Stored items:
....................

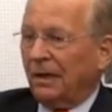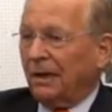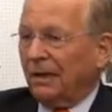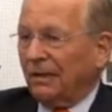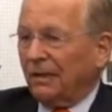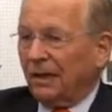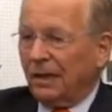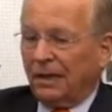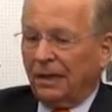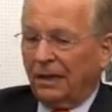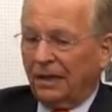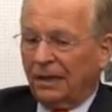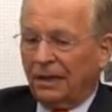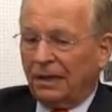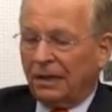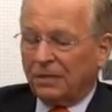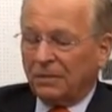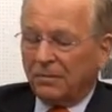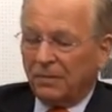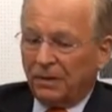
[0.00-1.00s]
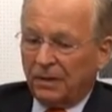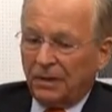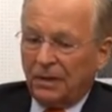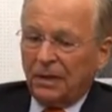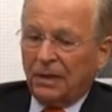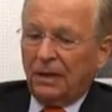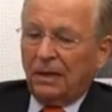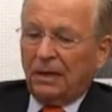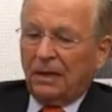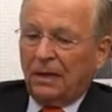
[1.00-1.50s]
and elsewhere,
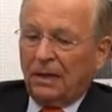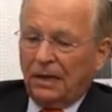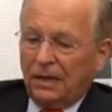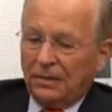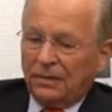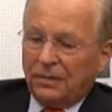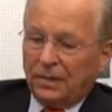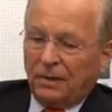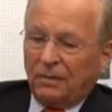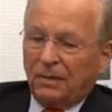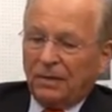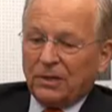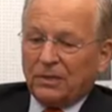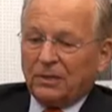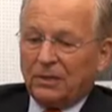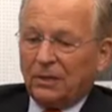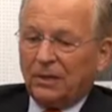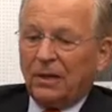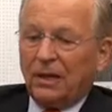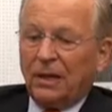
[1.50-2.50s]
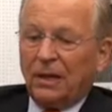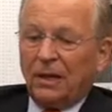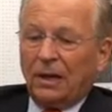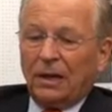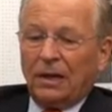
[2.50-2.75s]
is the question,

....................

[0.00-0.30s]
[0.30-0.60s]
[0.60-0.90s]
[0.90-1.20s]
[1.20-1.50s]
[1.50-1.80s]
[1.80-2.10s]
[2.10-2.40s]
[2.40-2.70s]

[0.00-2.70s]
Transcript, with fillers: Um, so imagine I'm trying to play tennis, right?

....................

● TASK TO CARRY OUT
All that is wanted is the stretch of lines above from the one containing "[1.20-1.50s]" through the one containing "Transcript, with fillers: Um, so", duplicated exactly.

● EXPECTED ANSWER
[1.20-1.50s]
[1.50-1.80s]
[1.80-2.10s]
[2.10-2.40s]
[2.40-2.70s]

[0.00-2.70s]
Transcript, with fillers: Um, so imagine I'm trying to play tennis, right?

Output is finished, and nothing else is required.